Kurogane said:
Portability is a given with any laptop really, but the specification you described for the price tag was an example of Apple's '1lb of **** in a 10lb bag' trade off in processing power for appearance and branding.
I'm not going to bother researching right now, but I'm sure you could have gotten a laptop with similar, if not better power, for a smaller pricetag.
But of course, if you're buying a new machine based off of one property, then obviously you're going to buy with that in mind.
I did a lot of research at the time, and PC laptops just weren't in the same league. I got a 1.5ghz G4 processor in this and most of ultra-portables (13" or less) in the PC range were clocking in at 750mhz-1.2ghz, and this was with either custom processors or off-the-shelf stuff inside. The money I paid for my Mac I got the better styling, more power, and a better price.
Admittedly now, yes, you can get ultra portable PCs in that bracket...but for a 12" model you're STILL looking at £1,000+ with a similar spec to the one I bought three years ago for £100 less....mainly because the market for anythign less than the budget 14-17" laptops is quite small. For the money and the size you're looking at something like a 1.2ghz Centrino, 1gb of ram, 80gig HDD, and not much more (And yes, I am looking new because I do not buy used computers).
Like I said, my list was size, power, budget. Anything beyond that, like the OS, was secondary. I'm no big gamer whe it comes to computers (Games belong on a console for me) so I lost nothing by looking at Linux boxes and Macs...and Apple gave me the best deal.
After 3 years being a Mac user I'd find it hard to buy another PC laptop again purely from the standpoint of the lack of problems I have with with this. In three years the OS has crashed TWICE. Two Kernel panics in three years is a damn fine record to my mind given how much I use my Mac. Power wise it still copes with what I need it to do (although I am considering bumping up the RAM to 1.2gig when I have the cash), and I still (when using it on the train) get people walking past gawking at it. The expose feature is a must for something this size given the low screen real-estate it has, and that's something the PC lacks off the shelf, as it also lacks a powerful text based interface to really fiddle with the guts of the OS (now that REALLY bugs me).

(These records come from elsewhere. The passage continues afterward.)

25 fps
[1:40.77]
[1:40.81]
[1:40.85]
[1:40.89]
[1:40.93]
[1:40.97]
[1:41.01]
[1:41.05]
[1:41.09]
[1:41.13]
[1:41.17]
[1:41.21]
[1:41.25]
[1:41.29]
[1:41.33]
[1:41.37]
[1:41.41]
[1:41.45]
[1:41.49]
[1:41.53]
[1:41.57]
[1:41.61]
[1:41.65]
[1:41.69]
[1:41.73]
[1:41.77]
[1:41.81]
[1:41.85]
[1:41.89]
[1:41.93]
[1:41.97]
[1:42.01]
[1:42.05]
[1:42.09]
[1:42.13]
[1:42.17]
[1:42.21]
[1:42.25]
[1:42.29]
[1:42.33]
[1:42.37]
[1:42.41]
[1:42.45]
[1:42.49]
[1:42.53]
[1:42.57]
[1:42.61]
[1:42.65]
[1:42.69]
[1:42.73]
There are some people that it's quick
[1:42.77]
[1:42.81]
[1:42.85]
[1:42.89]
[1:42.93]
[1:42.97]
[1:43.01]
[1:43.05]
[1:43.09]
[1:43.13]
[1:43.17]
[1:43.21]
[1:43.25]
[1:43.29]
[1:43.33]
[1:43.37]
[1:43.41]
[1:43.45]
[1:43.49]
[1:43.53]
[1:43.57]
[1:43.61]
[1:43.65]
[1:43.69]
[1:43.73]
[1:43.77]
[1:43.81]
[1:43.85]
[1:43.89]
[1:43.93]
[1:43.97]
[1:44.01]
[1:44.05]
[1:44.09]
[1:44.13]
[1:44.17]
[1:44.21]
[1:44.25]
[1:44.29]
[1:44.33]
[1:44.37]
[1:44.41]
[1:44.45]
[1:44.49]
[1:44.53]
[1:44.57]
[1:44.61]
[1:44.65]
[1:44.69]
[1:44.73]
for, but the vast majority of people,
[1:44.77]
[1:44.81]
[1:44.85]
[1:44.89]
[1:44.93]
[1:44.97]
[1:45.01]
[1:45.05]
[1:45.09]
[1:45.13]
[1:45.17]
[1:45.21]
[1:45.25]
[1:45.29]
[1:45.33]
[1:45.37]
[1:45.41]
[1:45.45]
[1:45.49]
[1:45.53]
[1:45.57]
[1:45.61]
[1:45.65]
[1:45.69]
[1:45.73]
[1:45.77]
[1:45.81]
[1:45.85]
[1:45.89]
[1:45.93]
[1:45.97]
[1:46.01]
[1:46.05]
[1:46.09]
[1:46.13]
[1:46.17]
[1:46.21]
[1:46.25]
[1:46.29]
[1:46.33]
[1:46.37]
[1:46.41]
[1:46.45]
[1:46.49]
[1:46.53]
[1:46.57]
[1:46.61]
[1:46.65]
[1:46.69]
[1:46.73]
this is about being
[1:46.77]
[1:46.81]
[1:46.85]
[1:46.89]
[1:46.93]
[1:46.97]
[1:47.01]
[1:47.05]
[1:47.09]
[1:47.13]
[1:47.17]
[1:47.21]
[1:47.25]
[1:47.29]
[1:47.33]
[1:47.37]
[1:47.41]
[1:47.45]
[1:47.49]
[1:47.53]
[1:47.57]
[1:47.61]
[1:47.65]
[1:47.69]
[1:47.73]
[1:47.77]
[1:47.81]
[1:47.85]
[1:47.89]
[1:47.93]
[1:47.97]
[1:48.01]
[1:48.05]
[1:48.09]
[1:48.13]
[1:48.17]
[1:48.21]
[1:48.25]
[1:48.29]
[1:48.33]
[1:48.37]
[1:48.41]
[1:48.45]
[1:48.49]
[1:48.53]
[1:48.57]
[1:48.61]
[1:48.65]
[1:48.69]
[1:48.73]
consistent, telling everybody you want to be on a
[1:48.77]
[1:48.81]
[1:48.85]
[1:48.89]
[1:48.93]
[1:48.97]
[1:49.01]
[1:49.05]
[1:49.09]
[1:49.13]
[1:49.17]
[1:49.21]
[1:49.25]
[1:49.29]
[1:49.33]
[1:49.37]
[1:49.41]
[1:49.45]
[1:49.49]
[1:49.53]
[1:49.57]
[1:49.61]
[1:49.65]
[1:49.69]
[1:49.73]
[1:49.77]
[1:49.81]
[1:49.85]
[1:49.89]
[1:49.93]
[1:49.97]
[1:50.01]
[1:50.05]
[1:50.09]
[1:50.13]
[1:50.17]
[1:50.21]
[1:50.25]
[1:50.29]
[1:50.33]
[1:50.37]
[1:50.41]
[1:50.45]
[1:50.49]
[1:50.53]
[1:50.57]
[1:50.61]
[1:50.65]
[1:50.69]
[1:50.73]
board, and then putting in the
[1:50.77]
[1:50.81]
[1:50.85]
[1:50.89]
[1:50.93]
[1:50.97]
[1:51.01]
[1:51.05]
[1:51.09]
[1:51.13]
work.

Don't get me wrong, I've got a PC, I build the damn things, and I work with them every day. I spend half my time fixing problems with people's PCs....and I suppose that's the key, really. The problems they're having just simply don't happen on the Mac. Stupid networking problems, crappy adware, viruses, machine crashes/hangs, services packs that break everything, and infamous things that disappear on reboot.